TRY IT: Scan the lines below for "frames" and copy the matches.

#####

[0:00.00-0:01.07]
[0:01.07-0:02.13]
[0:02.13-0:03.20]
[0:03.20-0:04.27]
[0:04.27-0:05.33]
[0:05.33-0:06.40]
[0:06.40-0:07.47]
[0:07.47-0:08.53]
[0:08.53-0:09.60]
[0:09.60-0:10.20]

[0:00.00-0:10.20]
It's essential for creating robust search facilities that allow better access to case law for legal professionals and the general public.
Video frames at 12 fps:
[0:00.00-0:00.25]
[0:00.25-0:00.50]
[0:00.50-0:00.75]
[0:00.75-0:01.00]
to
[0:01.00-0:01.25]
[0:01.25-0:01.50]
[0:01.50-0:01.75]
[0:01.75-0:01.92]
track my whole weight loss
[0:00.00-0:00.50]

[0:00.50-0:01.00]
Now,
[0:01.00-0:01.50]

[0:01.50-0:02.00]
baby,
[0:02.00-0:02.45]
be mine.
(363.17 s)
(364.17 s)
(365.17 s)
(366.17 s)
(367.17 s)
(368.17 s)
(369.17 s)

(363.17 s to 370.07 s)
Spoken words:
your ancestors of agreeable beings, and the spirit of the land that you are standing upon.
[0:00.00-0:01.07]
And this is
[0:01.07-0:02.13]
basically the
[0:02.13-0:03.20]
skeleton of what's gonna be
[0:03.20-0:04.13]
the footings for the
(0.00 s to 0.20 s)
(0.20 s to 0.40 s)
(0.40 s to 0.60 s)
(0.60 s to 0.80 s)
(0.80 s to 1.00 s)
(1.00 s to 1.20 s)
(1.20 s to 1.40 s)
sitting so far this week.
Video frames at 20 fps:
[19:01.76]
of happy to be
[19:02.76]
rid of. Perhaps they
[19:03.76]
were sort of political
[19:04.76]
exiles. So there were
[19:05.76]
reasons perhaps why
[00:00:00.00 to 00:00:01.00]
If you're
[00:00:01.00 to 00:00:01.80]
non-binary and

#####

EXERCISE RESPONSE:
Video frames at 12 fps:
Video frames at 20 fps:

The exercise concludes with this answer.